Snowpark Migration Accelerator: SMA Inventories

The Snowpark Migration Accelerator (SMA) analyzes your codebase and produces detailed data, which is stored in the Reports folder as spreadsheets (inventories). This data is used to create two types of reports:

  1. The assessment summary

  2. The curated reports

Understanding the inventory files may seem daunting at first, but they provide valuable insights into both your source workload and the converted workload. Below, we explain each output file and its columns in detail.

These inventories are also shared through telemetry data collection. For more details, please refer to the telemetry section of this documentation.

Assessment Report Details

The AssessmentReport.json file stores data that is displayed in both the Detailed Report and Assessment Summary sections of the application.

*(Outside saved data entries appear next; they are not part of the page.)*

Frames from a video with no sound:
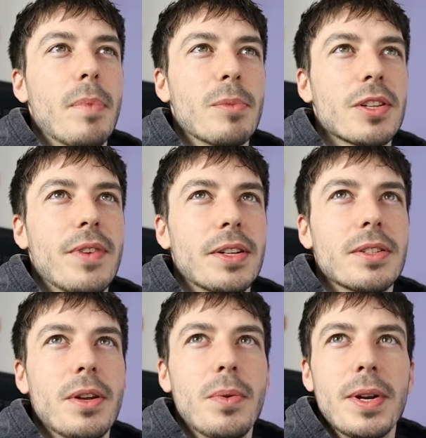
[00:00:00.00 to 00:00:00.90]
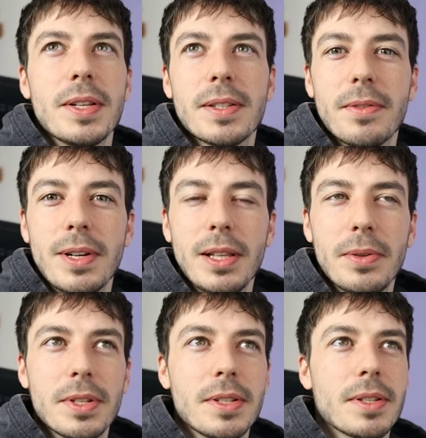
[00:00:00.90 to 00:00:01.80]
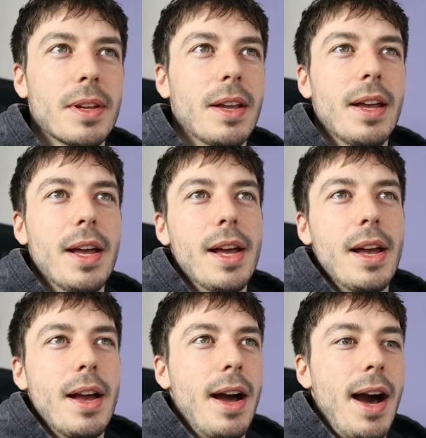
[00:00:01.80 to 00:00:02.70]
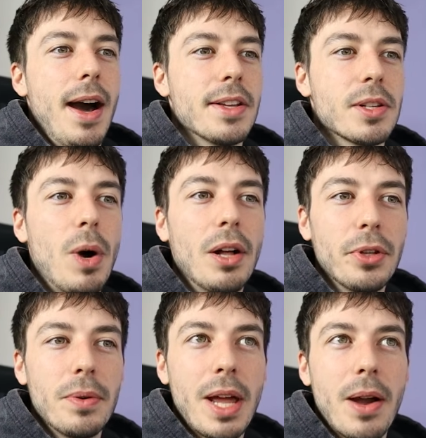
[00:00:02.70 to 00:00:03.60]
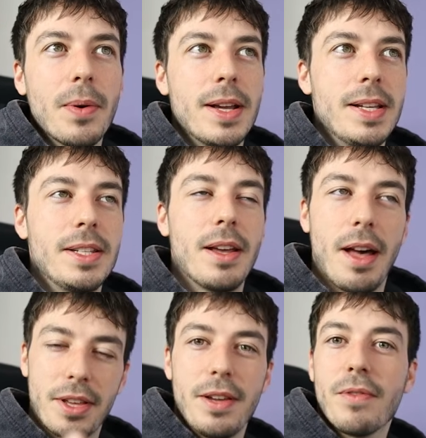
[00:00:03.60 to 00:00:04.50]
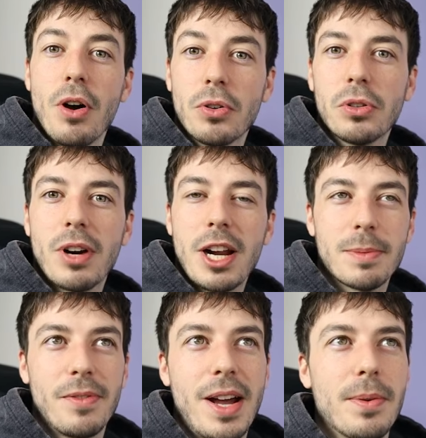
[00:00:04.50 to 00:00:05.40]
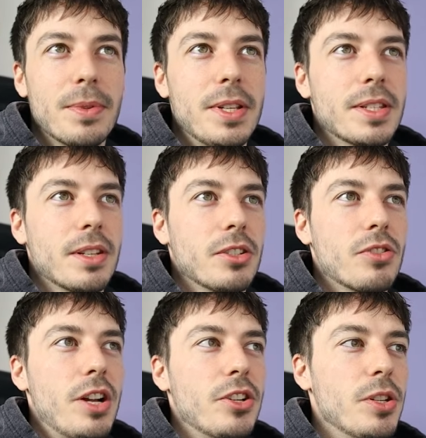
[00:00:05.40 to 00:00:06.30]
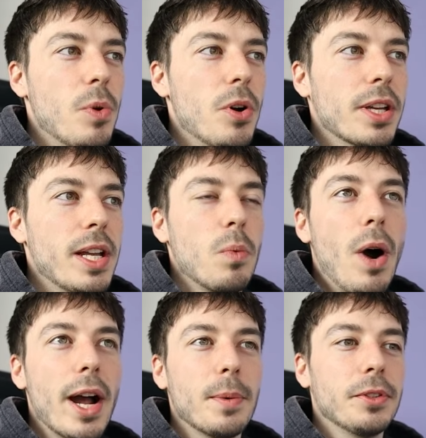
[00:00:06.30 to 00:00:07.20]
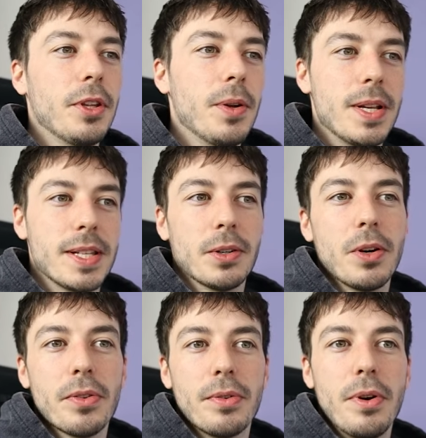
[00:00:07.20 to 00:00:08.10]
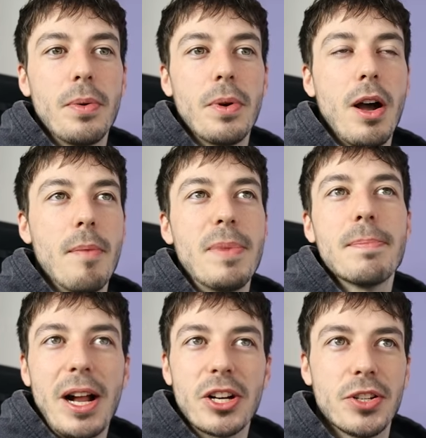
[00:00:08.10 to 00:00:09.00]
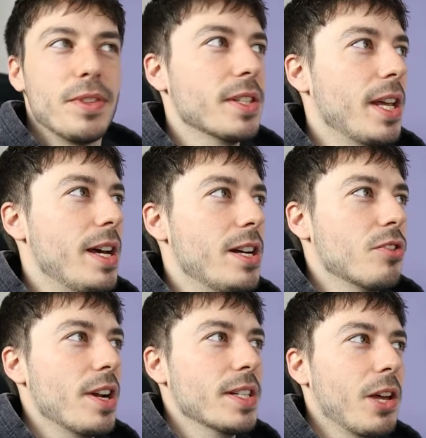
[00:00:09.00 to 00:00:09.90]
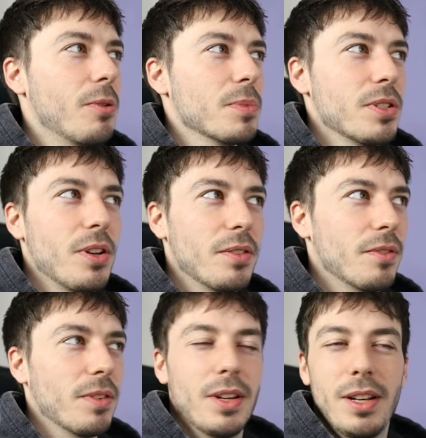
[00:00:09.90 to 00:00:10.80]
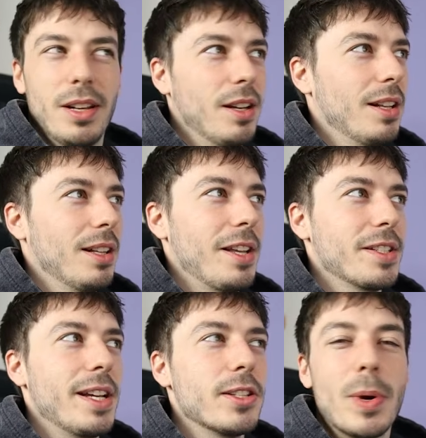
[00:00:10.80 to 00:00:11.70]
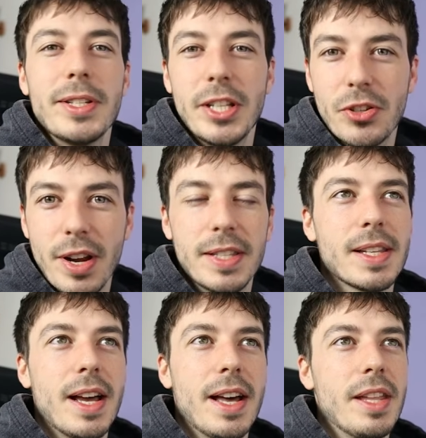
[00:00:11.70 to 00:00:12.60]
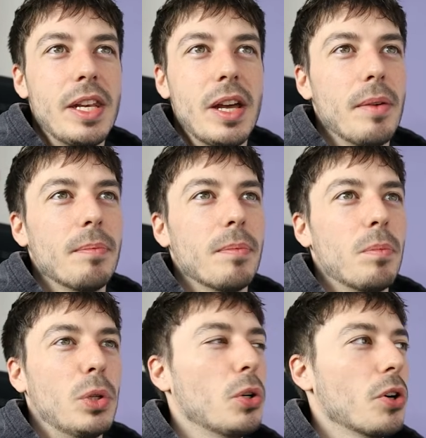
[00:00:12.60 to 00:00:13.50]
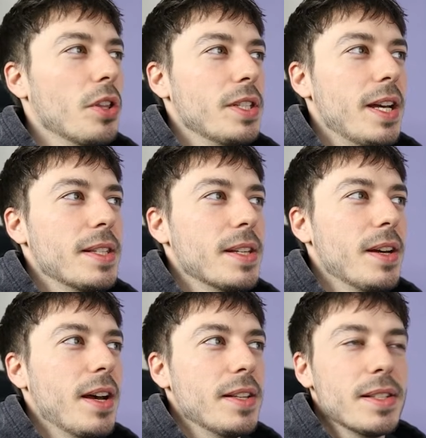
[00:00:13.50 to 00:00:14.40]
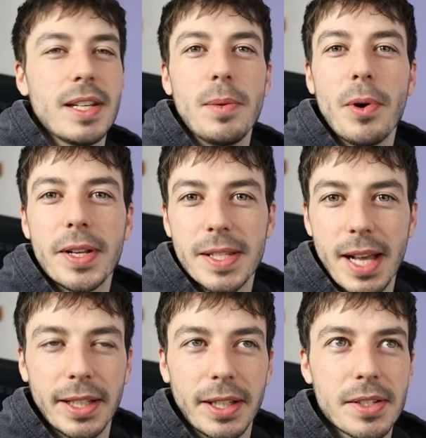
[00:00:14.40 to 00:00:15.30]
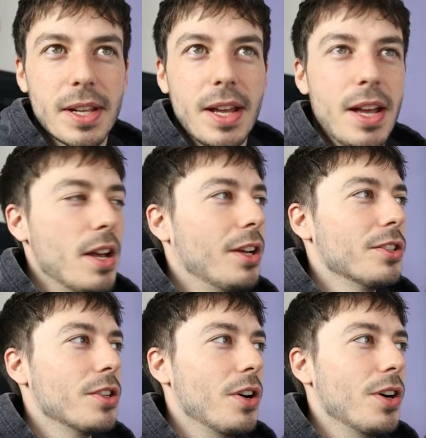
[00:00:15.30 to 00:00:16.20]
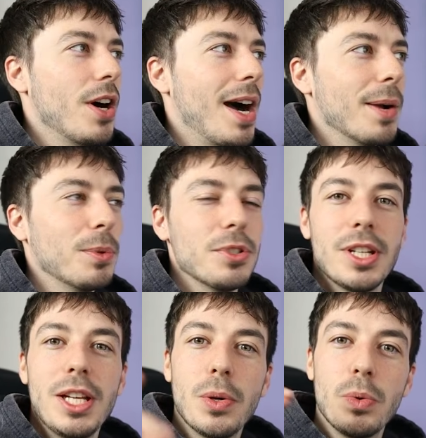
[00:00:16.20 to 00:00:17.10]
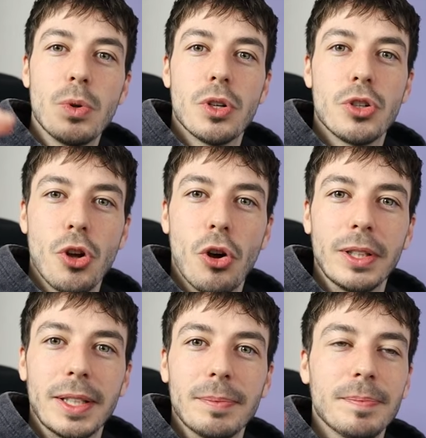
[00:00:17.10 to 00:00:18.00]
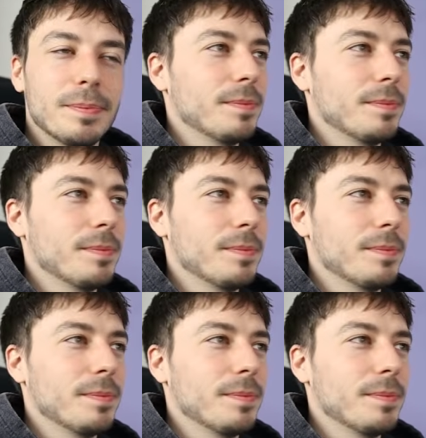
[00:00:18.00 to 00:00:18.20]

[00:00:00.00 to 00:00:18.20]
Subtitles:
We must have had 2 winners, 3 losers. So what I'll do now is, I think you've got a good grasp of how this strategy is working. What I will do is I'll go through a big batch of this data, try to get up to sort of, let's say 20 trades, and then we'll look at the data and see what it's telling us. So I will see you shortly.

This file is primarily used to populate these reports and may contain information that is also available in other spreadsheets.

Files Inventory

The files.csv contains a complete list of all files processed during tool execution, including their file types and sizes.

  • Path: The file location relative to the root directory. For example, files in the root directory will show only their filename.

  • Technology: The programming language of the source code (Python or Scala)

  • FileKind: Identifies if the file contains source code or is another type (such as text or log files)

  • BinaryKind: Indicates if the file is human-readable text or a binary file

  • Bytes: The file size measured in bytes

  • SupportedStatus: Always shows “DoesNotApply” as file support status is not applicable in this context

Import Usages Inventory

The ImportUsagesInventory.csv file contains a list of all external library imports found in your codebase. An external library is any package or module that is imported into your source code files.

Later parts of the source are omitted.